Tankgo, thanks for your help, but I had already found my DOCTYPE and used the replace command.

I just remember looking at those sites with all the weird indented HTML in them, and I got even more confused looking at them.

Sanne, thanks for the tip. I’m going to implement that after I get back from church this morning.

What I meant by Firefox’s default styles is what Firefox uses to make a page look how it looks, when you don’t disable it with the web developer toolbar (a very handy tool, I’ve found). But, I think your tip should work :).

Menus are problematic (at least) in Opera 8.54/Windows.
You are having a ‘Cinema 4D GALLARY’ btw.

I see you notice my small-caps.

What are the menus doing?

I implemented that bit of styling, and I had to fix some of the other things. In the end, though, it is worth it! I keep looking at my site from IE, Firefox, and Opera, and the only difference I can find is that in Firefox the last word of my first paragraph is on a new line!
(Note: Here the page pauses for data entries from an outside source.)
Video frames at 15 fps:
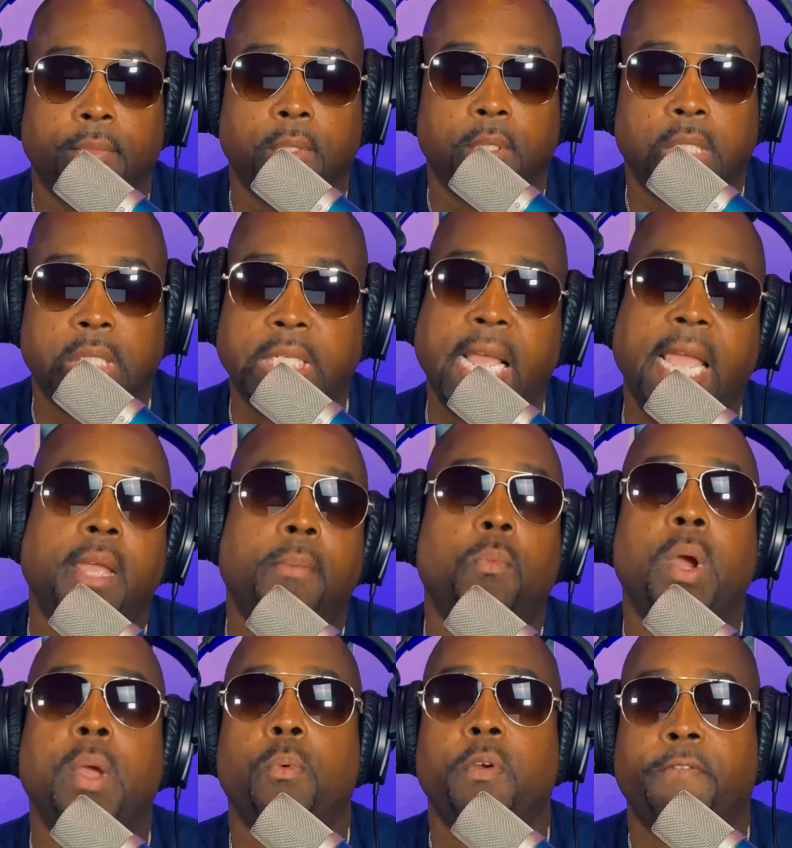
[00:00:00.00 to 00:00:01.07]
Same
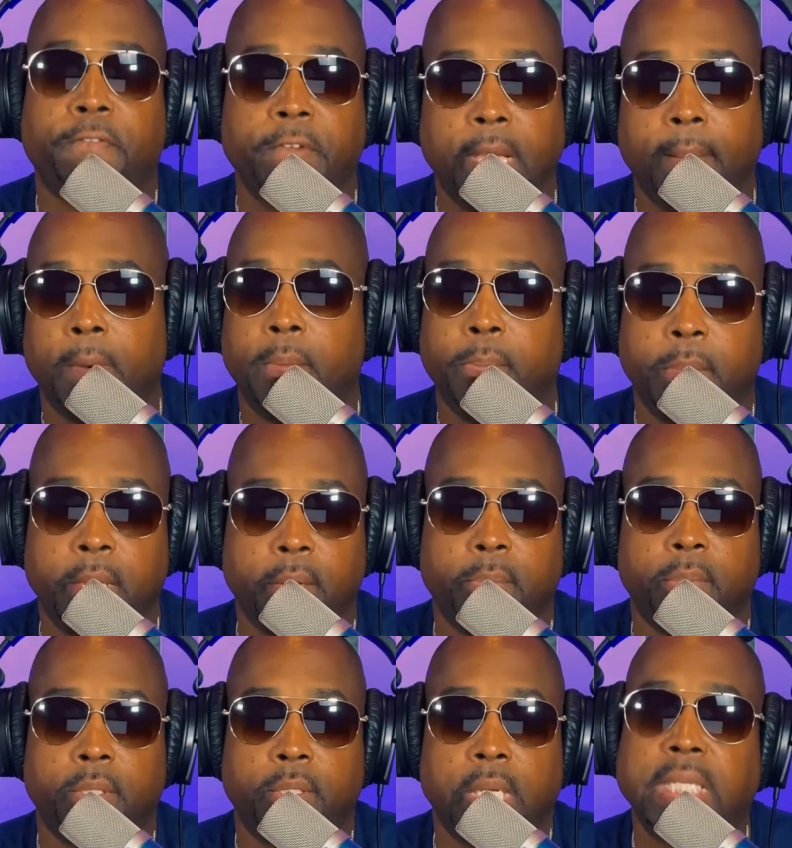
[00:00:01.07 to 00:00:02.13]
way with family
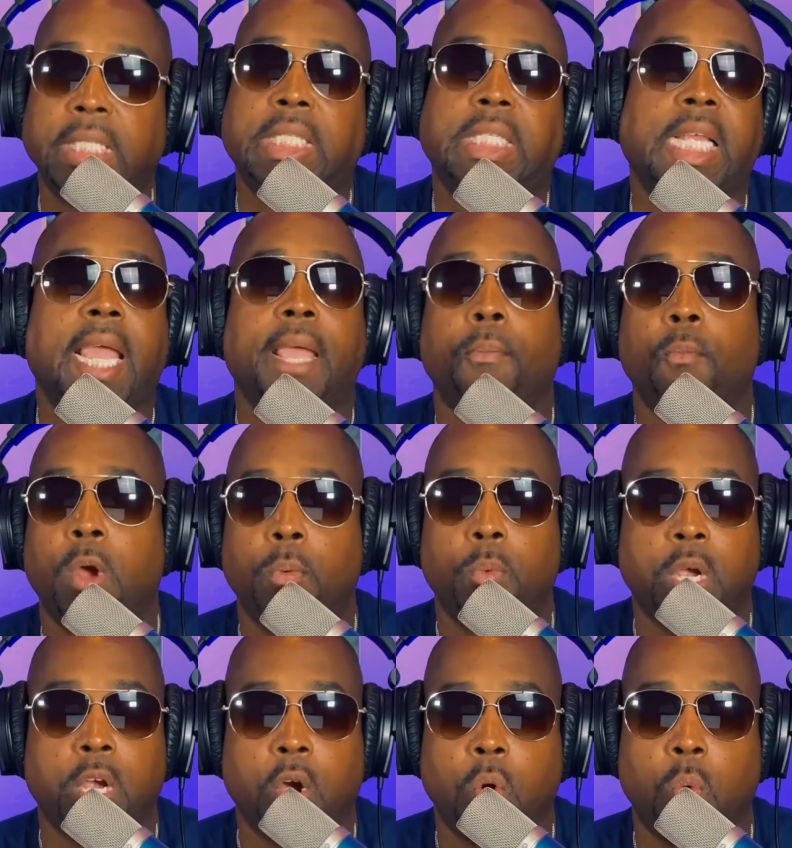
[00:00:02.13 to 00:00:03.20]
members. Same way
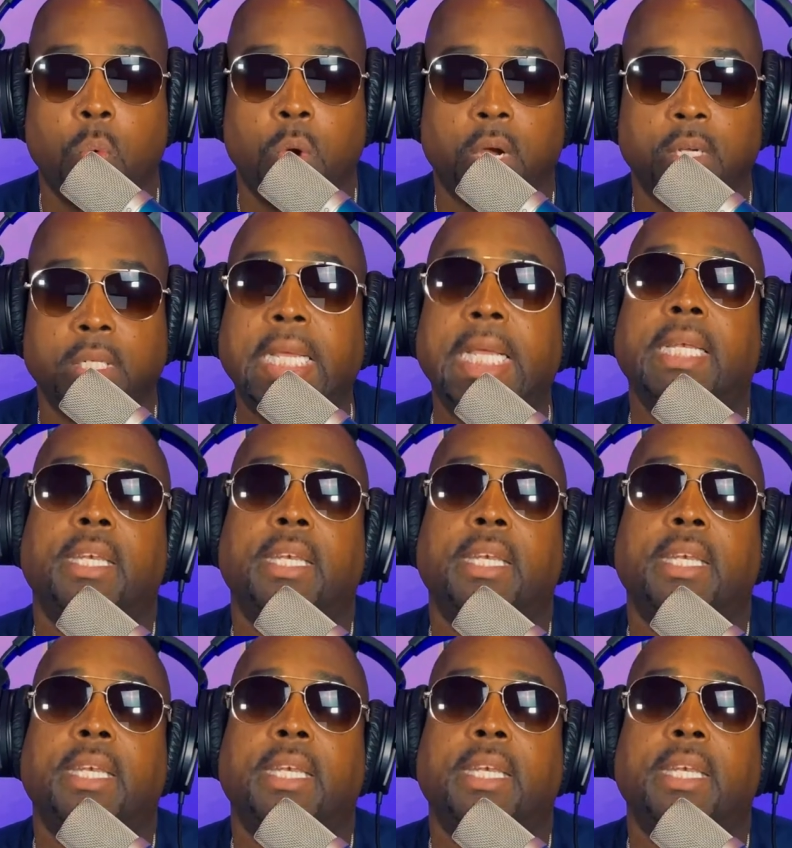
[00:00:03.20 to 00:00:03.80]
with coworkers.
Now, all I need to do is figure out how to make the design better. Any suggestions?

Hire a designer? Heh, that’s what we’re here for.

If you want to do it yourself, look around the web (ie: some of the links we’ve posted), see what people are doing. Read some layout stuff:

Grid:


http://www.alistapart.com/articles/outsidethegrid
http://www.welie.com/patterns/showPattern.php?patternID=grid-based-layout

Fluid layouts are always nice, but fairly hard to make (when compared to fixed).

Remember, the design is only there to help and reinforce the content, not to replace it or be an excuse. The content is the central focal point and the design is there to help the user find the content quicker and easier.

Remember also, that without a stylesheet the site should still be extremely usable! Other than that, check out the URL’s we’ve posted, read articles on ALA, google around.

Now… back to that homework…

Edit: The strike through for the visited links has got to go… I thought that the section wasn’t up yet or something…

Why’s that? Didn’t you realize you had already clicked on them, and therefore they must have something there?

My current layout is fluid, and as far as I can tell, it is usable without the stylesheet.

I think I’d like to include some sort of image on all the pages, but I don’t want it to be part of the content, but part of the design. I don’t know where to put it, though. In the background? In the header? On the side?

Maybe I should have the navigation on a sidebar, and put some image on the top for a header/banner?

Edit: I think I’m going to make several stylesheets, one for each of the layouts I want to test.

Do you think I should use the grid layout, or do something like what was said in the “Outside the Grid,” ALA article? Or should I try both?

Ok, I’ve finished the old blue layout to be exactly what I wanted for it, and made it so it had no markup in the HTML. Before, two images for the rounded corners of the header were actually images in the HTML, but now that is entirely CSS.

Now to make a new layout. Any suggestions on what it should be?